_Work required:_ Leave the pictures out and transcribe every record exactly.
** Task data follows **
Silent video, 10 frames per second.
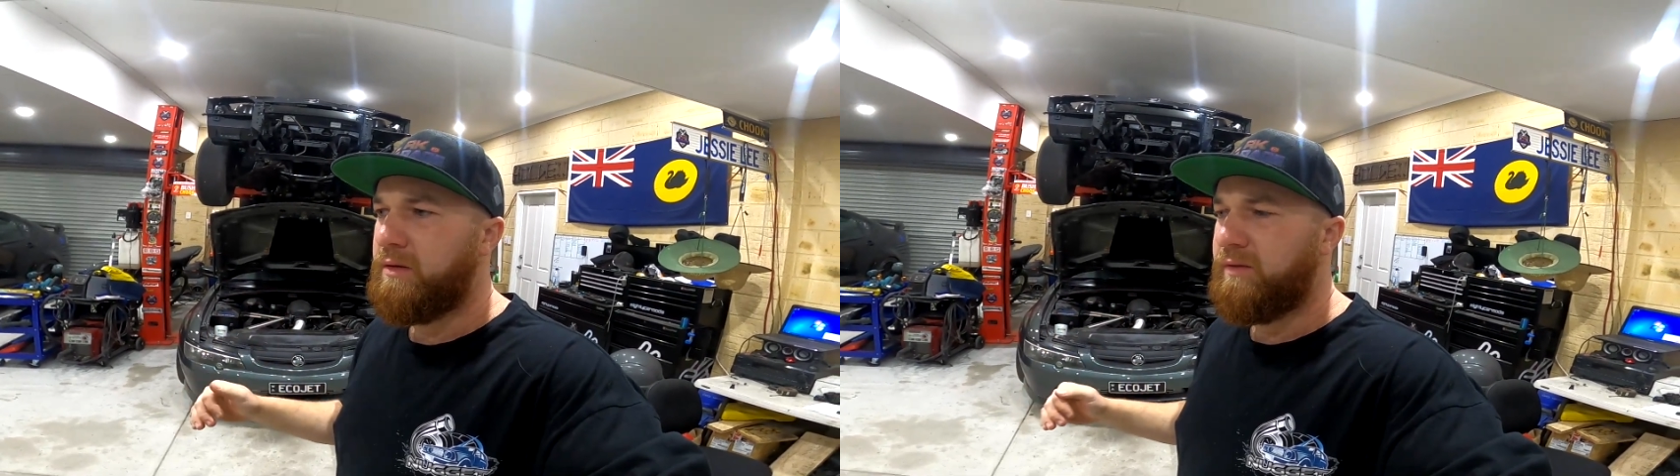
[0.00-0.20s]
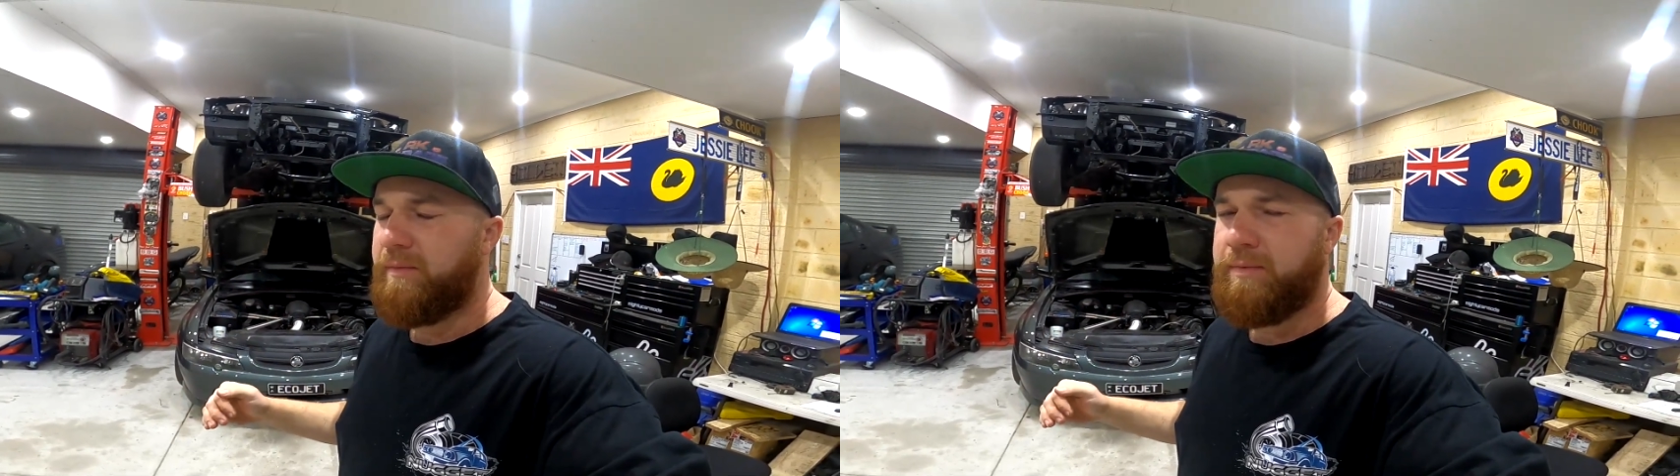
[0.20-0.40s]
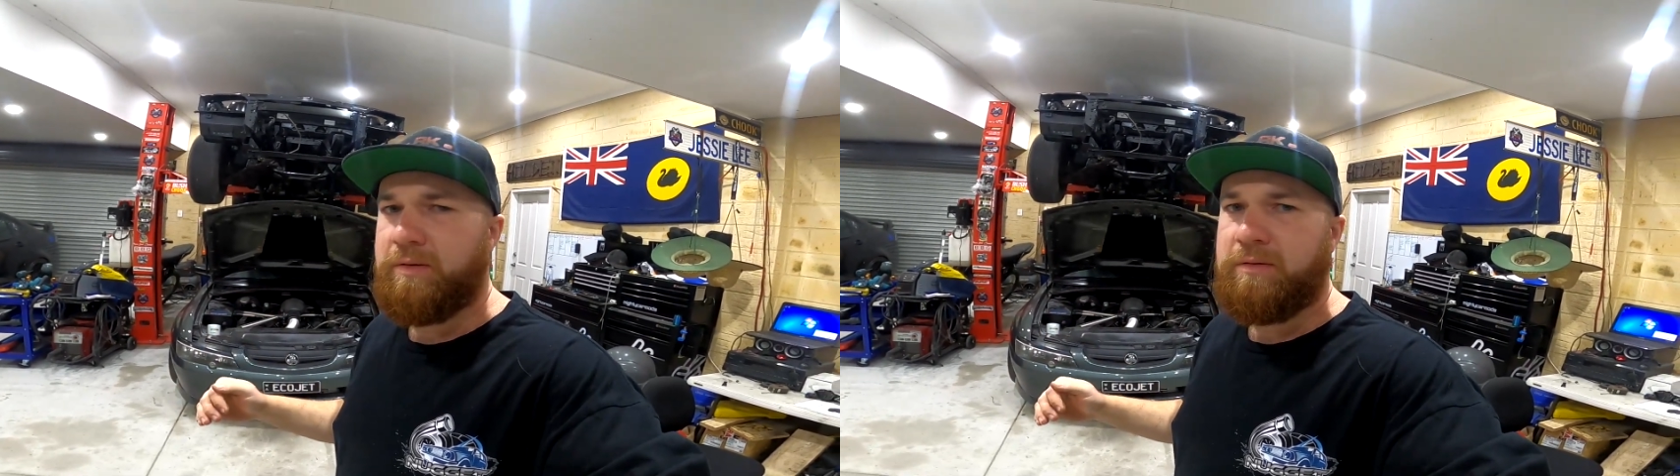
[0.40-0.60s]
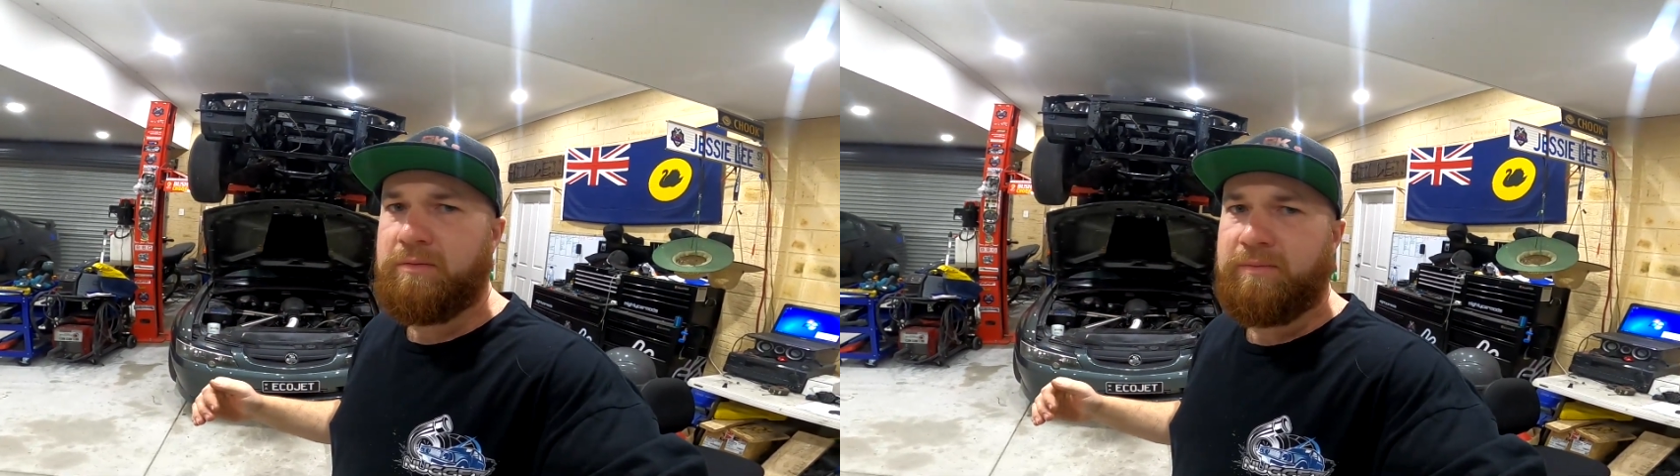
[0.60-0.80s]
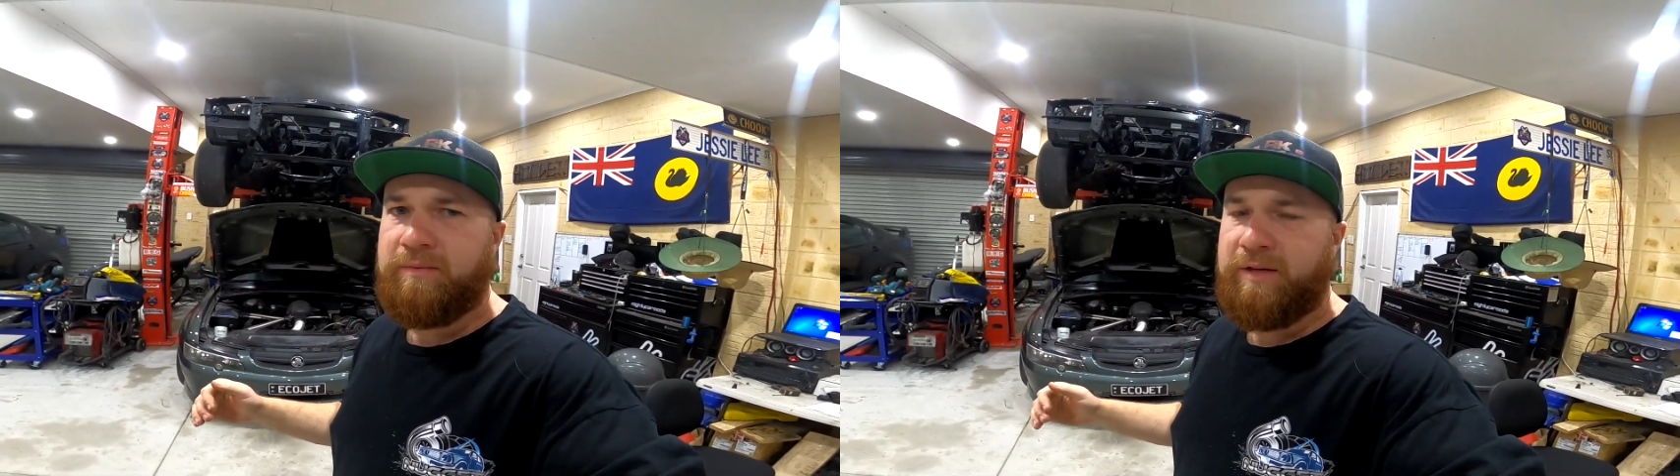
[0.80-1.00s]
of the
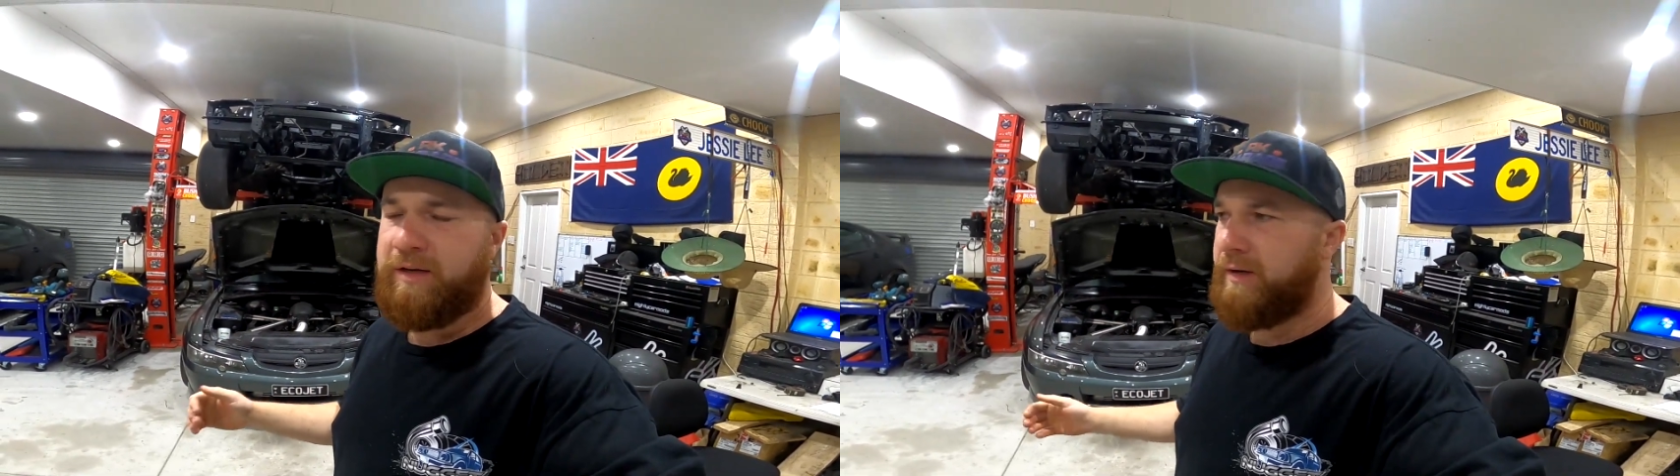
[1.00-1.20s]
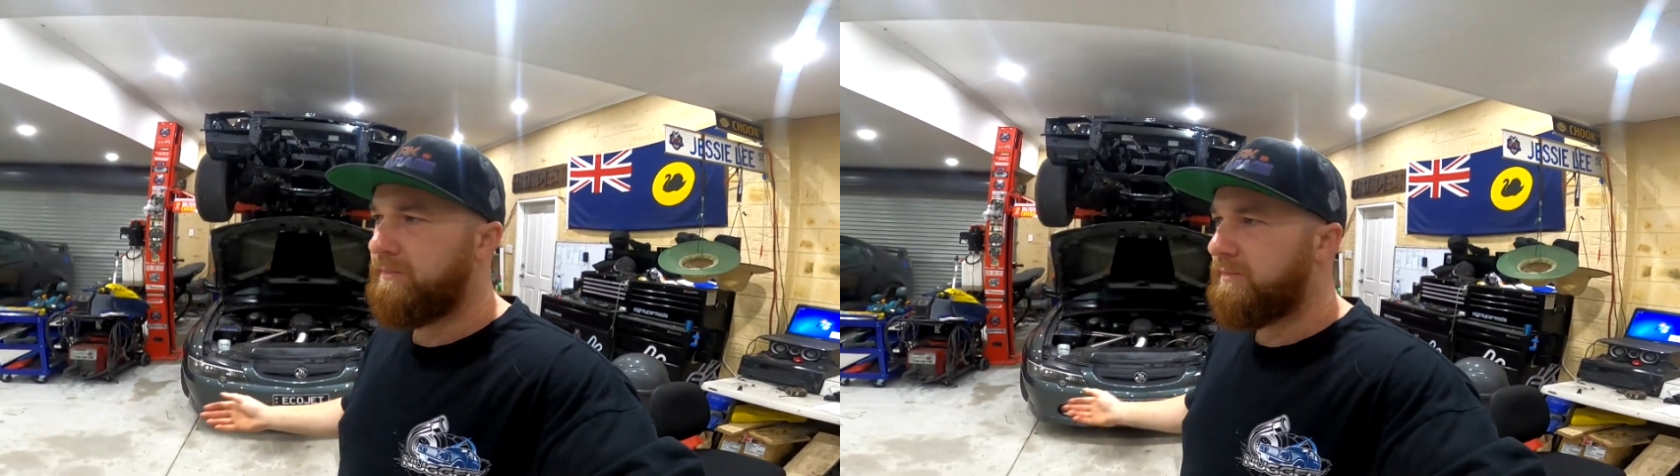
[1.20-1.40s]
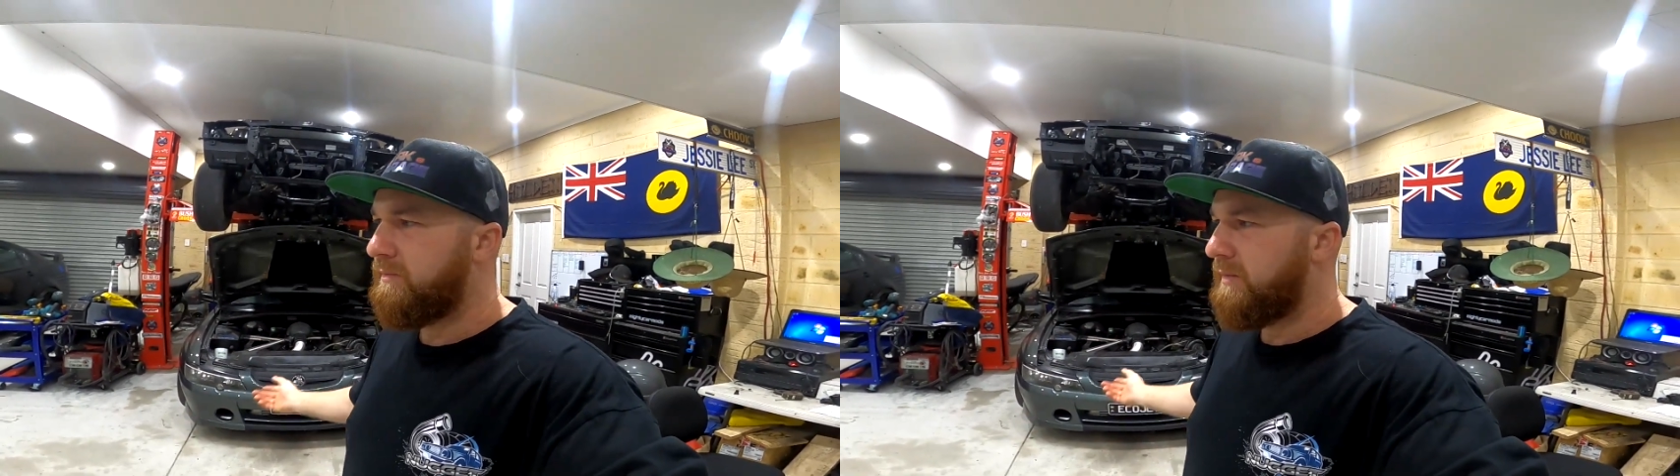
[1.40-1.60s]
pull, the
** End of Task data **
_Result for this task:_
Silent video, 10 frames per second.
[0.00-0.20s]
[0.20-0.40s]
[0.40-0.60s]
[0.60-0.80s]
[0.80-1.00s]
of the
[1.00-1.20s]
[1.20-1.40s]
[1.40-1.60s]
pull, the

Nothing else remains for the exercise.